Em Assembléia Geral realizada nesta quarta-feira (31/3), sem acordo com o governo, os professores decidiram: a greve continua por tempo indeterminado.

Mesmo impedidos de estacionar o carro de som, e sem a mínima infraestrutura, os professores participaram de um protesto na Avenida Paulista, onde bloquearam as pistas, e seguiram em passeata pela Rua da Consolação até a Praça da República, onde aconteceu a Assembléia da categoria.

Como foi o último dia de José Serra (PSDB) no governo paulista, de onde sairá para disputar a eleição presidencial, diferentes entidades dos funcionários públicos participaram de manifestação chamada de “bota-fora do Serra”.

Os professores, já na Praça da República decidiram pela continuidade da greve e marcaram nova assembleia para a próxima quinta-feira (8/4), às 15 horas, no vão do MASP, na Avenida Paulista.

A greve dos professores teve início em 8 de março. Entre as reivindicações, estão o reajuste salarial de 34,3%.

O professor José Maria Cancelliero – presidente do Centro do Professorado Paulista (CPP), em seu pronunciamento, disse: “estamos aqui para mostrar mais uma vez a nossa insatisfação e indignação com o descaso do governo para com a categoria”.

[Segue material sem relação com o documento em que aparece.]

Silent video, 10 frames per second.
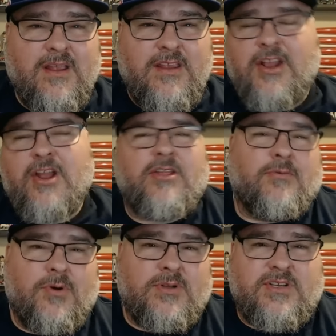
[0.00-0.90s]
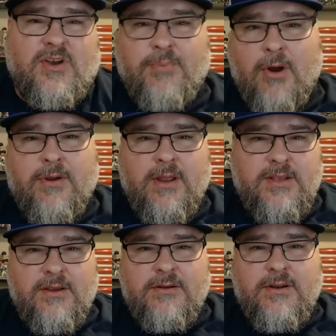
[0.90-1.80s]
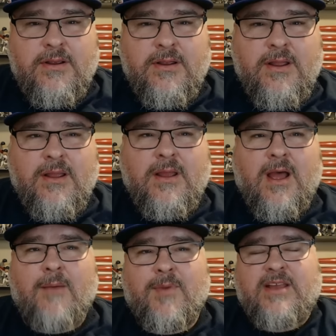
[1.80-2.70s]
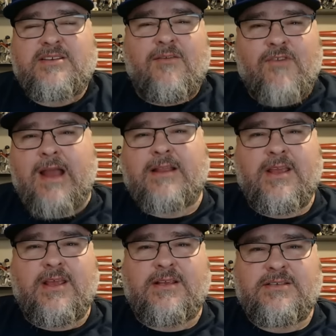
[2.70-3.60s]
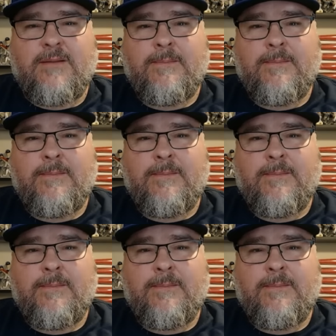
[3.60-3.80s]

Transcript: you knew the rules and you broke it, dude. Because the fact is,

Em seu discurso, o presidente do CPP ressaltou que quem encaminhou os profissionais da Educação para a greve, foram as atitudes do próprio governo. “Estamos aqui por que o governo não abre negociação. Não estamos pedindo aumento de salário – e sim reivindicando reposição salarial”. Explicou ainda que só para repor as perdas decorrente da inflação seria necessária a concessão de 34,3% de reajuste, e que todas as reivindicações da categoria são legítimas.

“O governo nega a greve. Então, desloca este aparato policial, inclusive a tropa de choque para proteger a Secretaria da Educação – para tentar impedir o professor de protestar. Se não reconhece o movimento, por que polícia? Para nos impedir de falar em Praça Pública? Confiscaram o nosso caminhão, mas não conseguiram confiscar o nosso ânimo, a nossa vontade de melhorar a qualidade de ensino na escola pública e de lutarmos por um salário digno”, afirmou o presidente do CPP.